As the EFAIL researchers point out, although the developers of apps like Apple Mail, Thunderbird, and GPGTools can and should fix a variety of vulnerabilities, a complete and permanent fix requires changes to the S/MIME and OpenPGP standards, which will take longer. Even so, I fully expect the problem to resolve itself before it has any meaningful real-world effect.

What You Can Do Now

Long story short, flipping one switch is probably adequate.

macOS
If you are using Apple Mail on a Mac, and are actively using S/MIME or OpenPGP, the quickest and easiest way to immunize yourself against the most likely forms of this attack is simply to uncheck one box:

  1. Go to Mail > Preferences > Viewing.
  2. Uncheck “Load remote content in messages.”
  3. Close the Preferences window.

(I already had this unchecked in my copy of Mail, and have long recommended that other people do so too, because loading images from HTML messages is often used for tracking, and although some of this tracking is entirely benign, I prefer a little more privacy than the default.)

The Electronic Frontier Foundation (EFF) recommends going further—removing the GPGMail plugin (if you use it) to prevent Mail from decrypting messages automatically at all. But I agree with the GPGTools developers that this step is entirely unnecessary.

iOS
On an iOS device, do this:

  1. Go to Settings > Mail.
  2. Turn “Load Remote Images” off.

And that’s it.

A Few Last Remarks

In the paper that kicked off this whole crisis, the researchers included tables detailing which of the tested clients, on various platforms, are vulnerable to each of several variations on this attack. Interestingly, Canary Mail for iOS, an OpenPGP client I mention in my book, is not vulnerable. (The researchers didn’t test the Mac version, but I assume it’s also safe.) So, if you rely on OpenPGP-encrypted email on a Mac or iOS device, switching (even temporarily) to this client might be something to consider.

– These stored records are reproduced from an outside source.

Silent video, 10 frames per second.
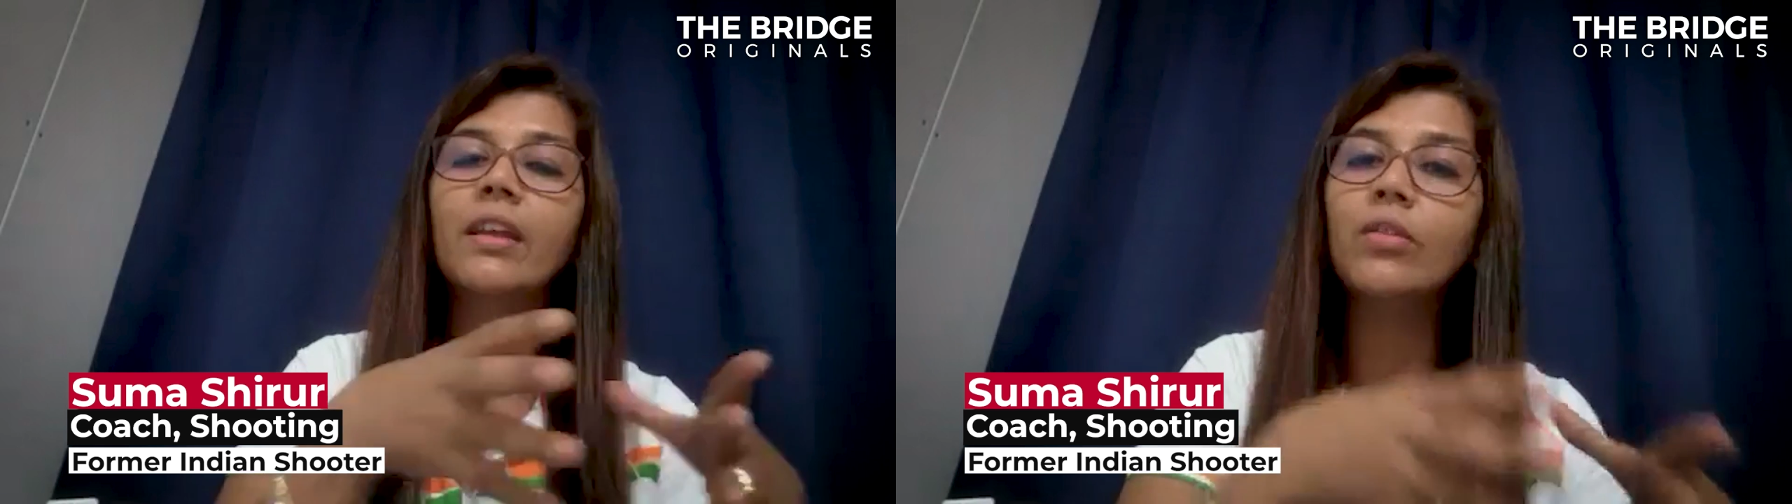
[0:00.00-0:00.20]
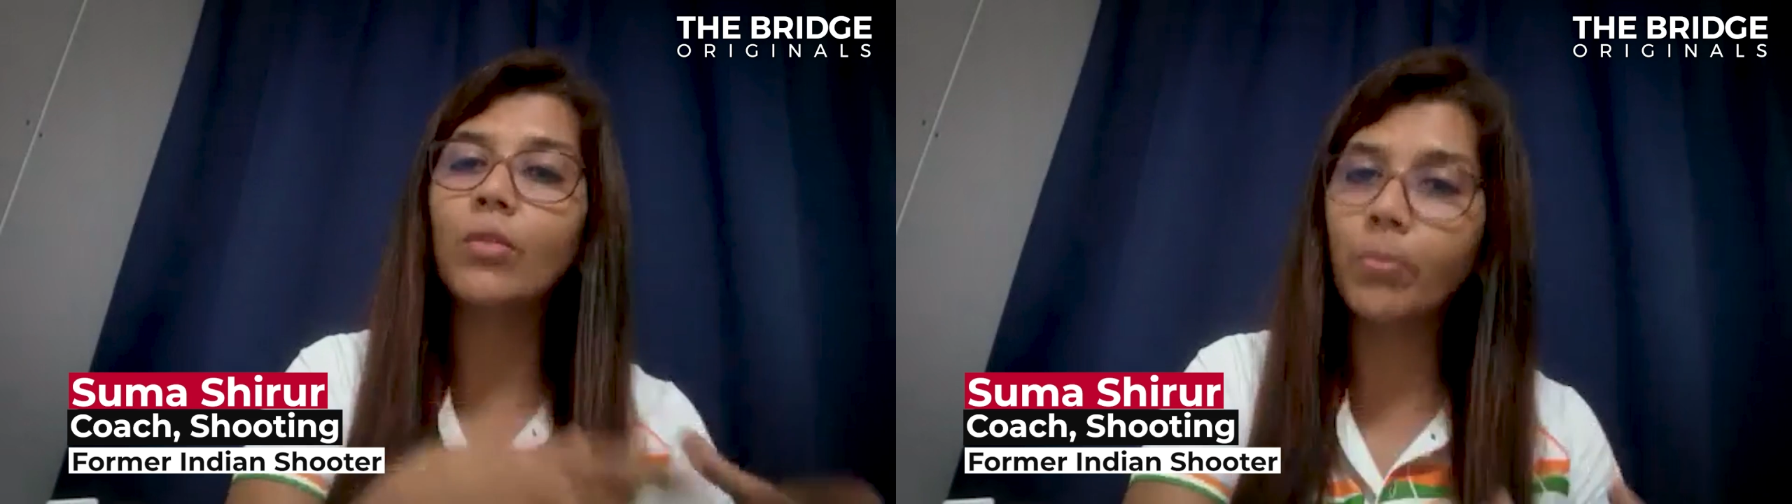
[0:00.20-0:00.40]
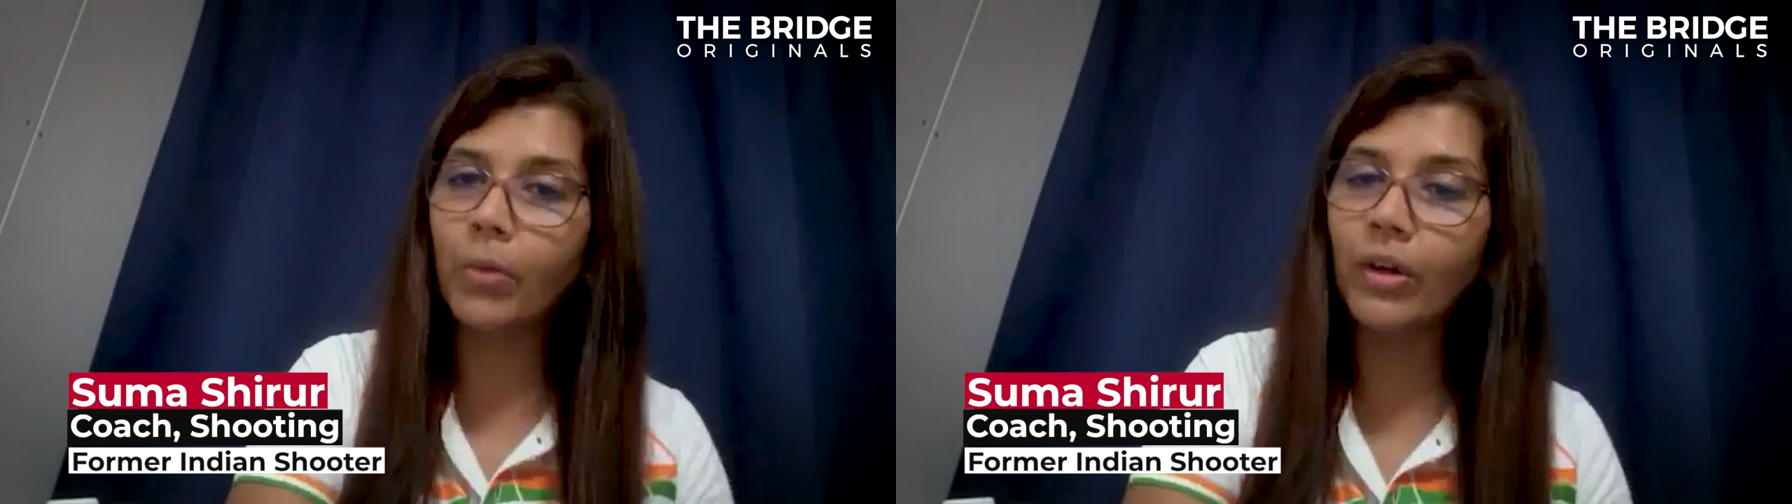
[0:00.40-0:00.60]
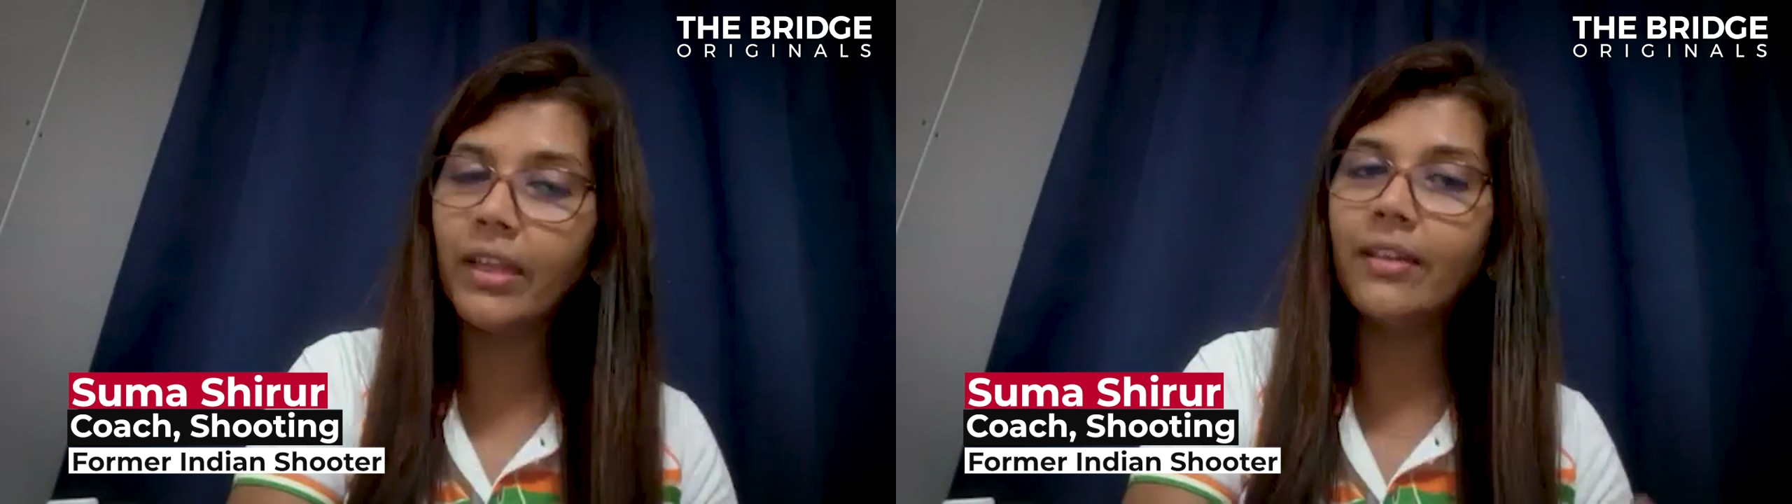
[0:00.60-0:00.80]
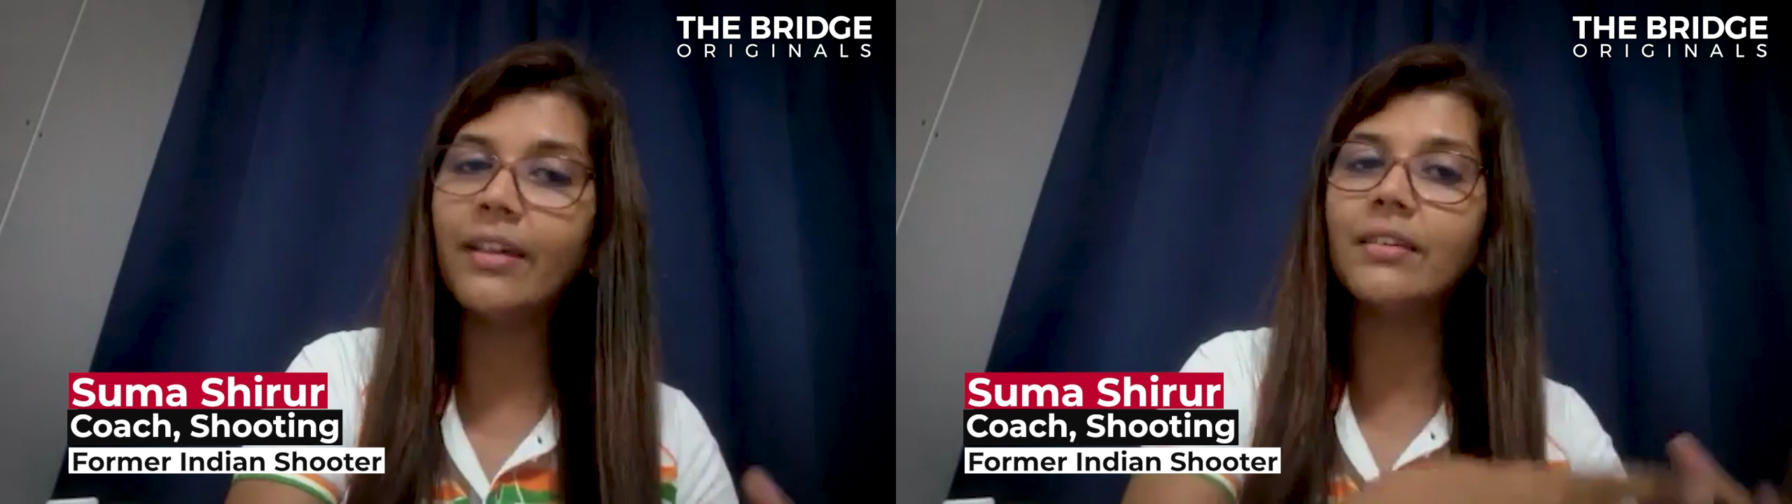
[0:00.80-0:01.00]
into a
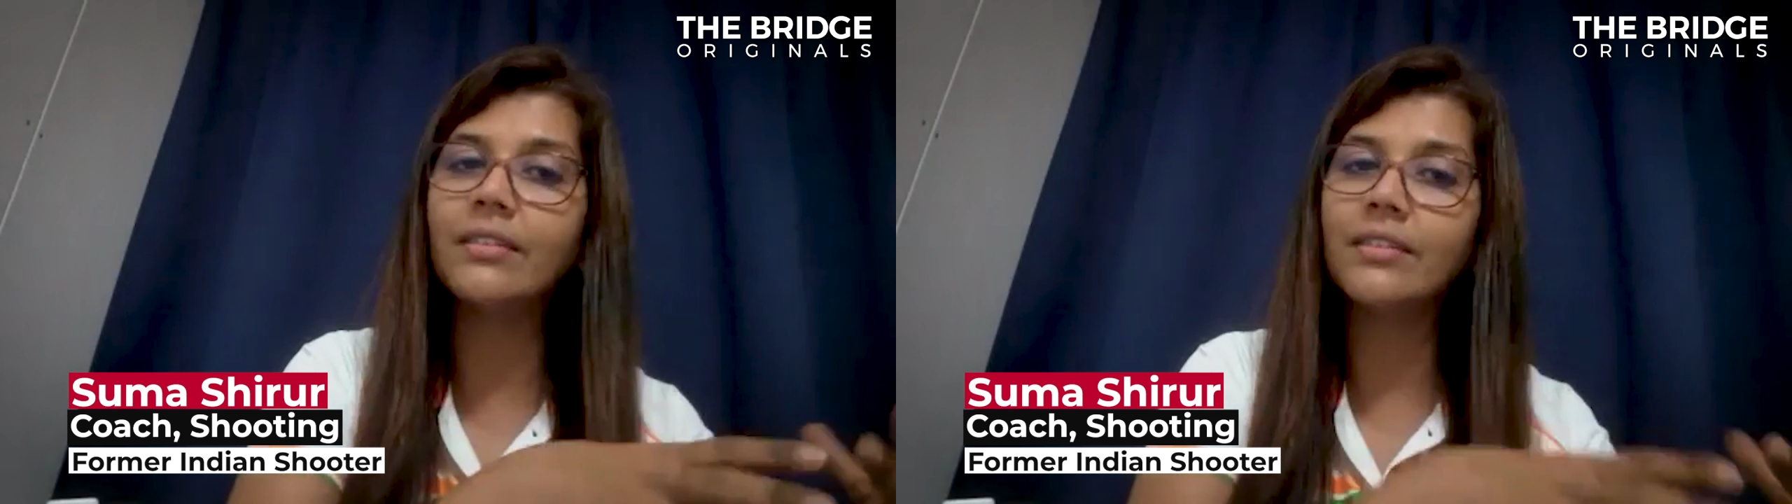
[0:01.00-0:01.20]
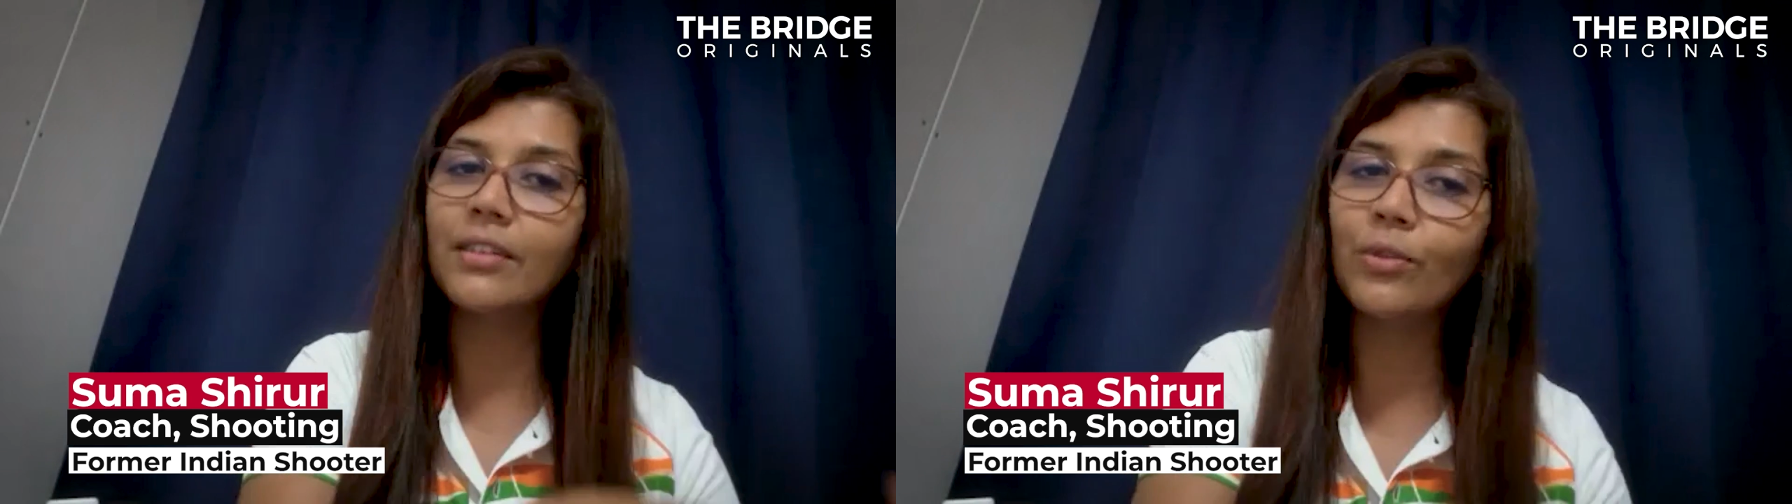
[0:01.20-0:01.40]
body that is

Finally, and I’ve said this many times in many books, keep your software up to date. All these fixes that developers are working on do you no good if you don’t install them. So please, keep up with system updates and security fixes for macOS and iOS, and make sure your third-party apps are also up to date.

If any significant new developments arise, I’ll update this article accordingly.

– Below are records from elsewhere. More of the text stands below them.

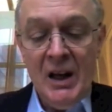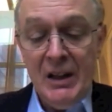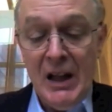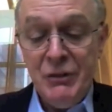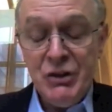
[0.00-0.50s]

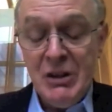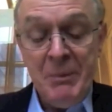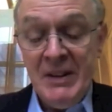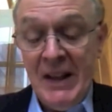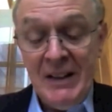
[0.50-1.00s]
Now, and
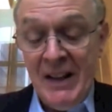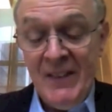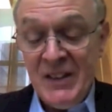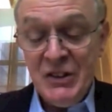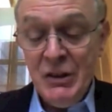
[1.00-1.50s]

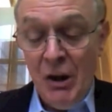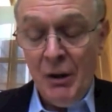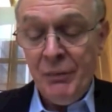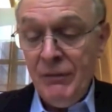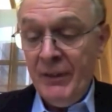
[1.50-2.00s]
this is not a
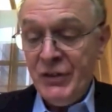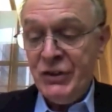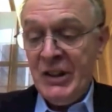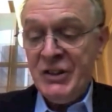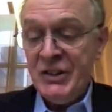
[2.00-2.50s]
frivolous
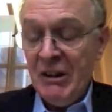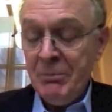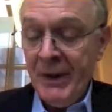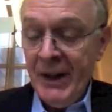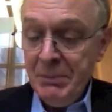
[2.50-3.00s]
suggestion
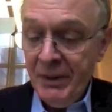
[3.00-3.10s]
I've made,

Update 2 (June 9, 2018): On June 4, GPG Suite from GPGTools was updated to version 2018.02, with mitigations for EFAIL. Apple also says that macOS 10.13.5 (released on June 1) addresses S/MIME vulnerabilities, although testing by the GPGTools developers indicates that Mail remains vulnerable to some EFAIL-related exploits.

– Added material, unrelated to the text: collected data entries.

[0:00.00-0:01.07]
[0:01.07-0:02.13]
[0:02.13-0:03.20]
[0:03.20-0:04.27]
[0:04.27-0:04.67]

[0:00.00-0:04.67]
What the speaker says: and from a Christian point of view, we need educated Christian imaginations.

Update 1 (May 31, 2018): Contrary to my expectations, neither Apple nor GPGTools has yet delivered an update to address this problem. I still expect fixes soon, but they didn’t happen as soon as they should have. In addition, one researcher has published a proof of concept exploit that could theoretically put your email at risk even if you disable the loading of remote images as described above. (And in any case, I should note that any mitigations you undertake on your own devices won’t help if your correspondents’ devices are compromised.) Even so, I have yet to hear of any real-world attacks involving the EFAIL vulnerability, and I still believe the sky is not falling. But I sure wish the security folks at Apple and elsewhere would kick their bug-fixing into high gear.